In helical scanning, pitch is the table advancement per full gantry rotation divided by the total beam width (nT):

pitch = table feed (per rotation) ÷ total beam width (nT)

Per Bushberg, for most CT scanning pitch ranges between 0.75 and 1.5; pitch = 1.0 corresponds in principle to contiguous axial scanning. Below 1.0 (overlapping) patient dose rises; above 1.0 it falls.

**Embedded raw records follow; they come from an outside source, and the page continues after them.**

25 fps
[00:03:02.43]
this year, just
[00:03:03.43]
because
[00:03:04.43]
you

With all else equal, the relation between relative dose and pitch is:1

relative dose ∝ 1 / pitch

In practice: high pitch (≈1.5) speeds up thoracic and pediatric scans and lowers dose; low pitch is used where high temporal/spatial consistency is needed, such as cardiac.1

Collimation, slice thickness and detector configuration

In MDCT, the total beam width (nT) is set by the collimator and the slice thickness by the width of the detector arrays (T). For example, a 64 × 0.5 mm system can re-reconstruct different slices from the raw data — 64 × 0.5 mm, 32 × 1.0 mm, 16 × 2.0 mm, etc.1 Thinner slices improve spatial resolution but raise noise, since fewer photons contribute per slice.

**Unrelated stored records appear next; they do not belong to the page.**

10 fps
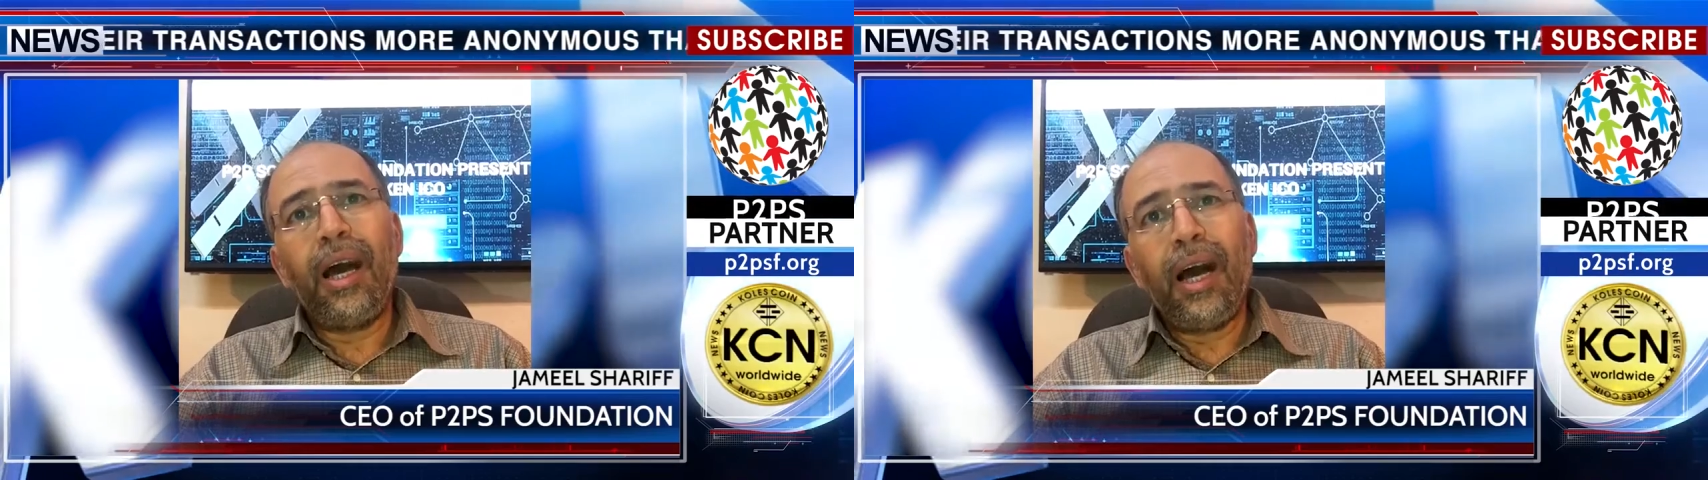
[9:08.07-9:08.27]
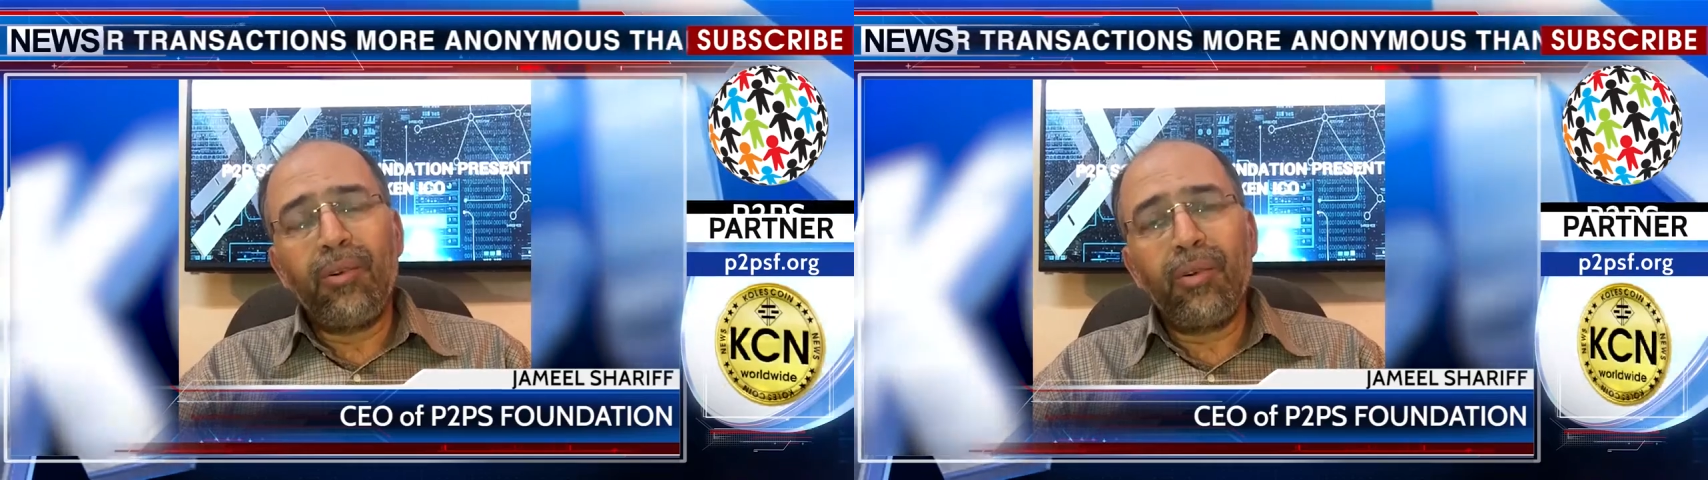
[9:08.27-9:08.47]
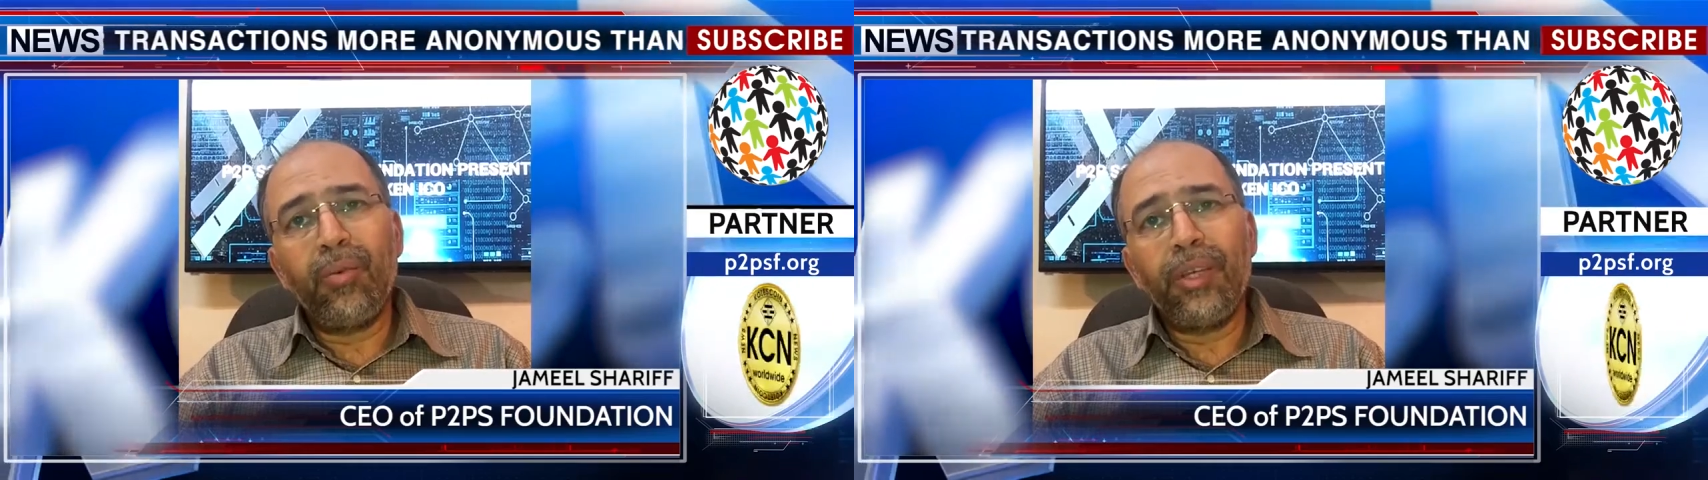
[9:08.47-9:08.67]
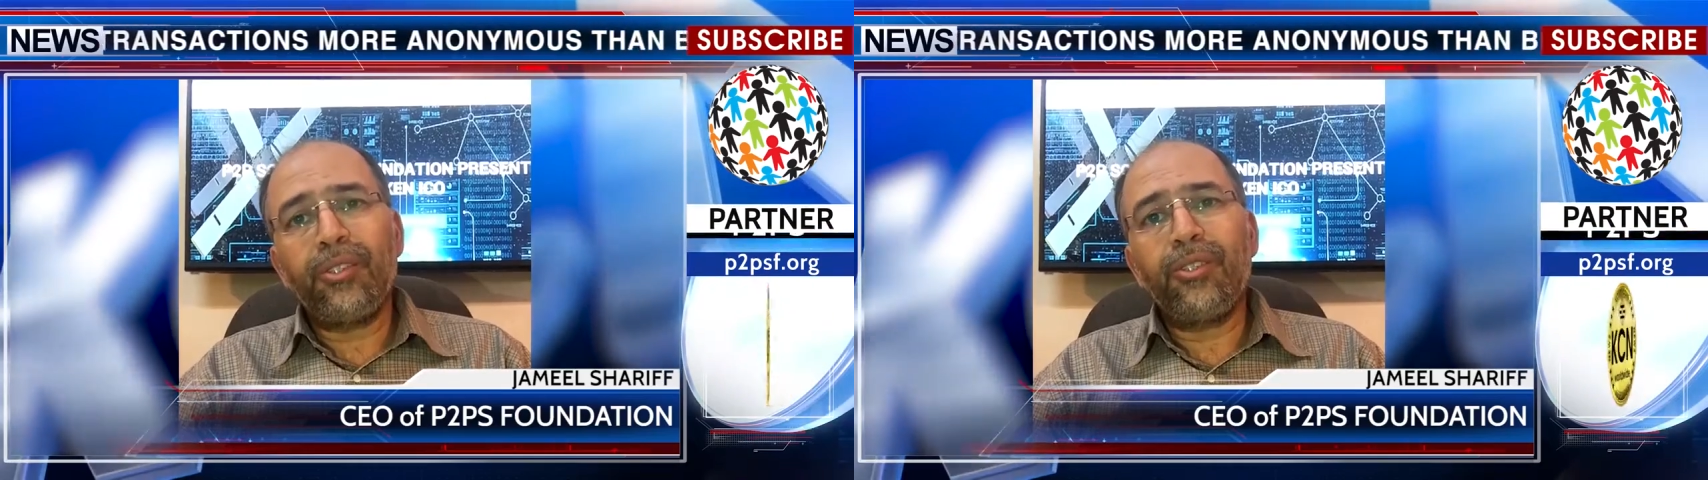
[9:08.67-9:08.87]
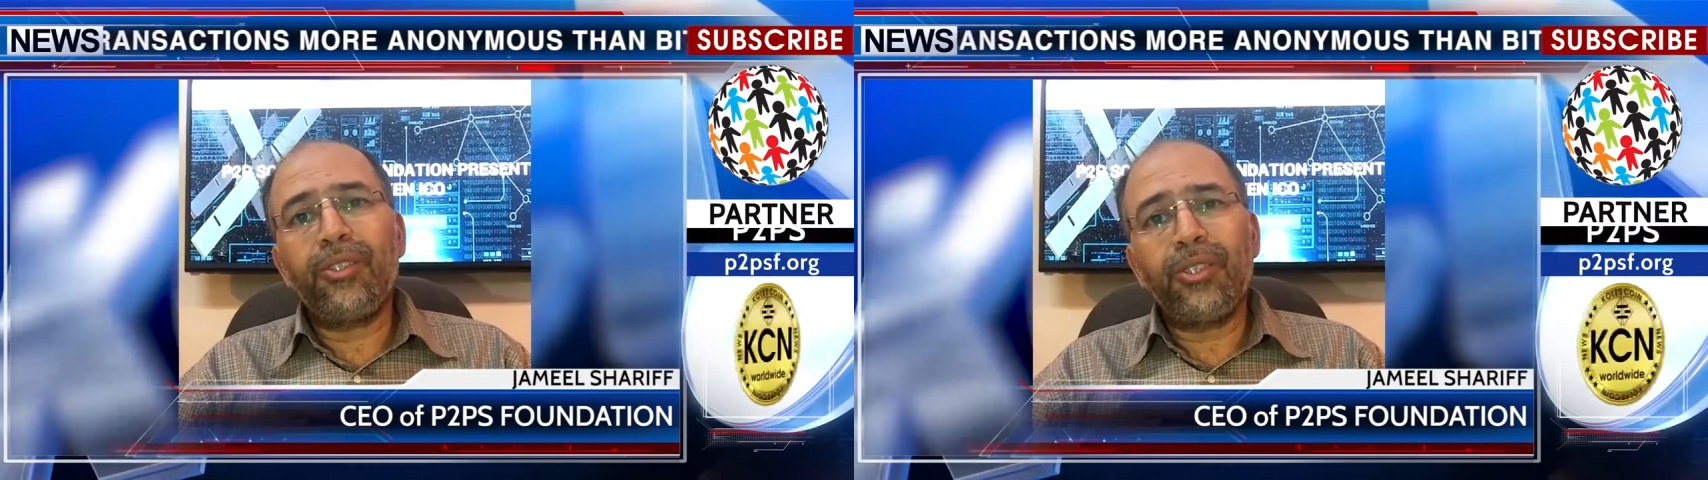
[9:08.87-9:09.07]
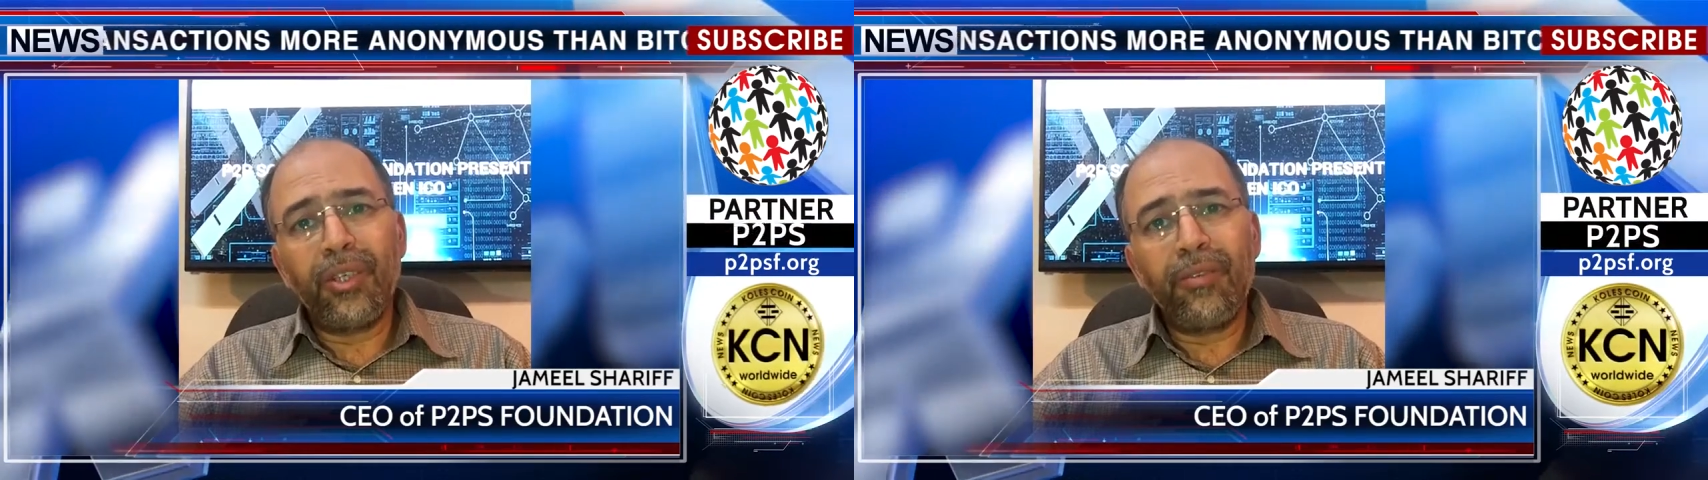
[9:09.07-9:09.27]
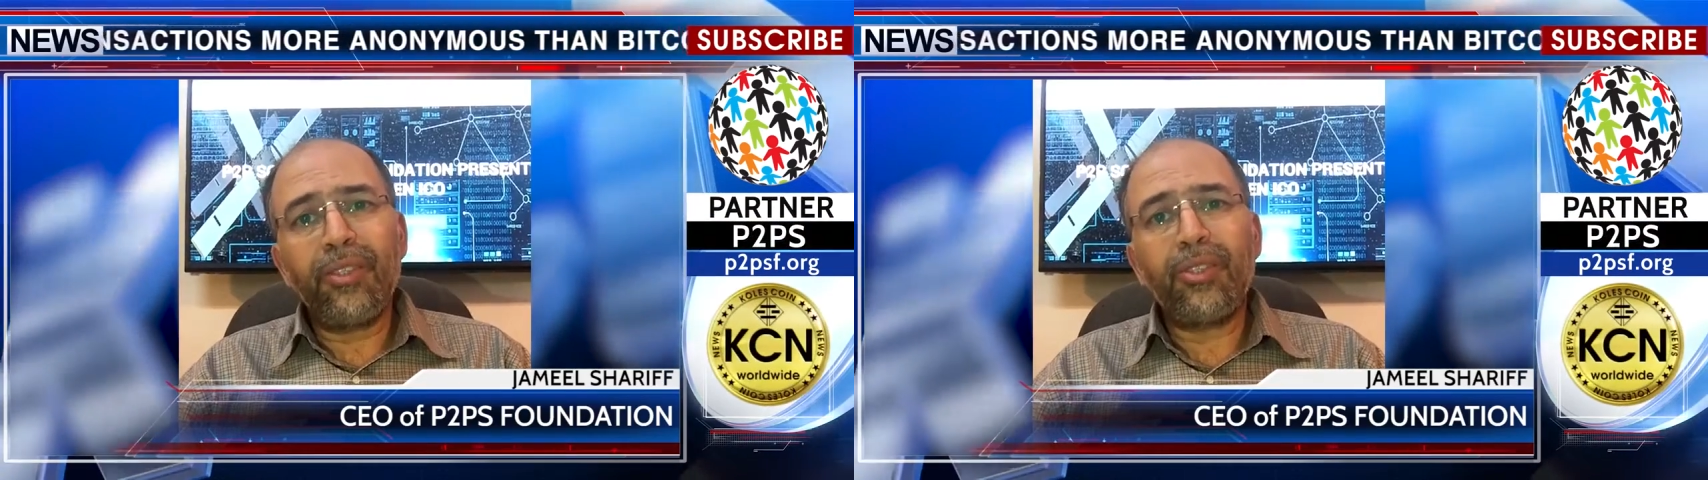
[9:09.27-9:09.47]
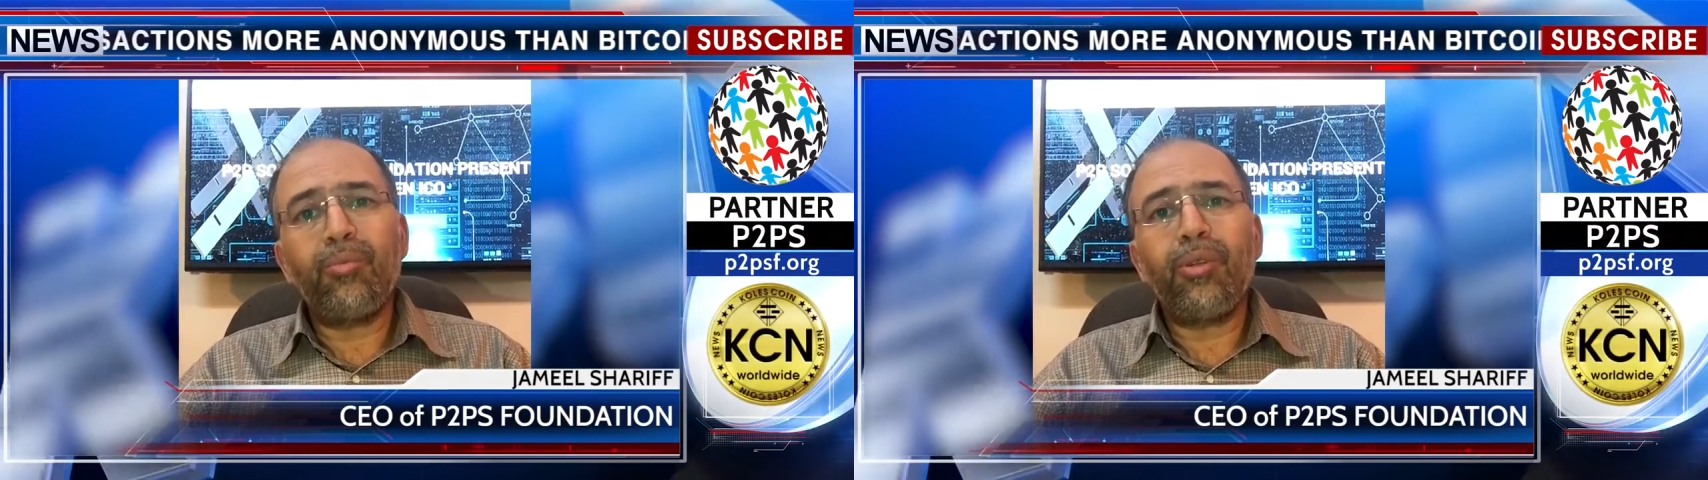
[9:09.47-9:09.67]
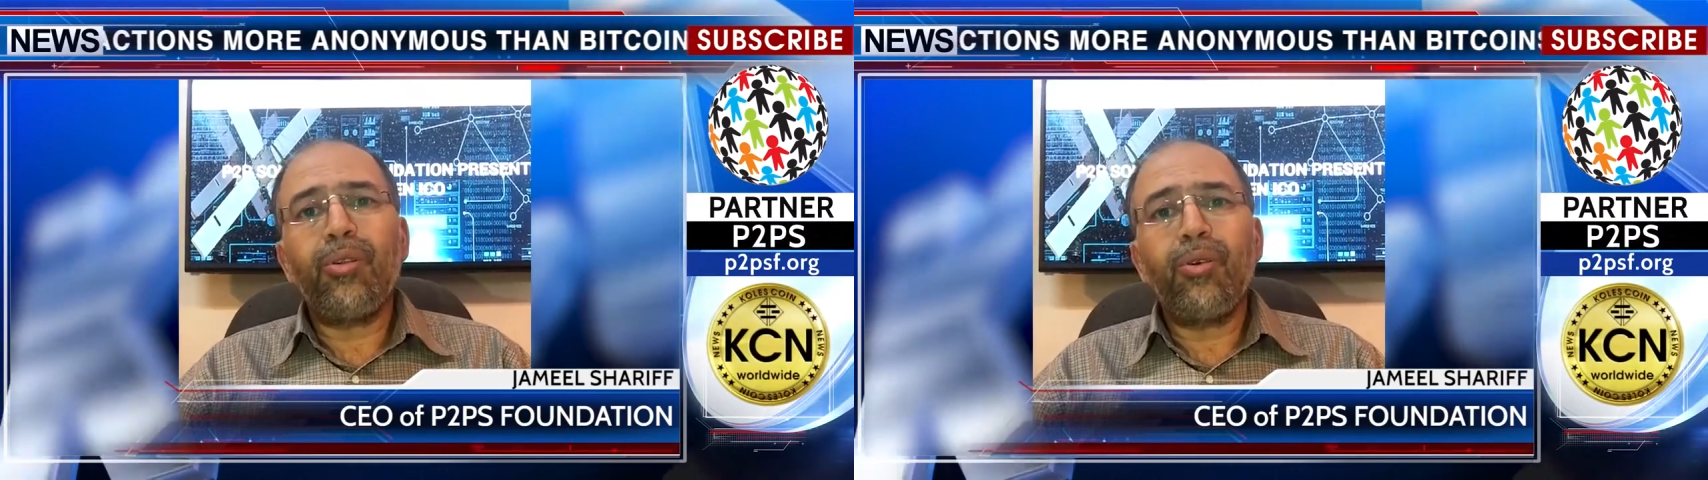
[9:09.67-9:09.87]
out of which the serviceable,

Overbeaming and geometric efficiency
In helical MDCT the beam penumbra is placed outside the active detector array (overbeaming), creating a dose inefficiency. Early systems with few arrays had low geometric efficiency (≈70%, ~30% dose penalty); modern 64-channel systems exceed **95%**.1

Reconstruction kernel (filter)

Different kernels produce different images from the same raw data. A sharp kernel gives high spatial resolution (for bone, lung) but more noise; a smooth kernel lowers noise (for soft tissue, brain) but reduces sharpness. Bushberg emphasizes the kernel's decisive effect on the modulation transfer function (MTF) — hence on resolution.1 Field of view (FOV) and matrix size also set pixel size and thus resolution.

Noise, contrast and resolution

Image quality has three axes, and parameters pull them in different directions:

The essence of optimization is to reach the quality needed for diagnosis at the lowest dose; "a better image" does not always mean more dose.

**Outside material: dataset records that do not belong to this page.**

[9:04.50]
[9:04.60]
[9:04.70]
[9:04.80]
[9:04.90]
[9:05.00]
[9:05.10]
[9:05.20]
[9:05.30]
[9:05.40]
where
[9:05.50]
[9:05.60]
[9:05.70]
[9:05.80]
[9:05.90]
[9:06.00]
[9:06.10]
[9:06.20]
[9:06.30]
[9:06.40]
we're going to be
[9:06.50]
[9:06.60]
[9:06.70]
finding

Summary: which parameter changes what?

Parameter Increasing it Image effect Dose effect
kVp Beam hardens Noise ↓, contrast ↓ Dose ↑ (at constant mAs)*
mAs More photons Noise ↓ Dose ↑ (linear)
Pitch Faster table Possible z-axis resolution ↓ Dose ↓ (∝ 1/pitch)*
Thin slice Smaller voxel Spatial resolution ↑ Noise ↑
Sharp kernel MTF ↑ Resolution ↑, noise ↑ Dose unchanged
Small FOV Smaller pixel Resolution ↑ Dose unchanged

*These dose arrows hold with all other parameters constant. At constant mAs, raising kVp increases dose; but with automatic kV selection and tube-current modulation (ATCM), the real dose and image-quality effect varies with protocol, patient size and vendor.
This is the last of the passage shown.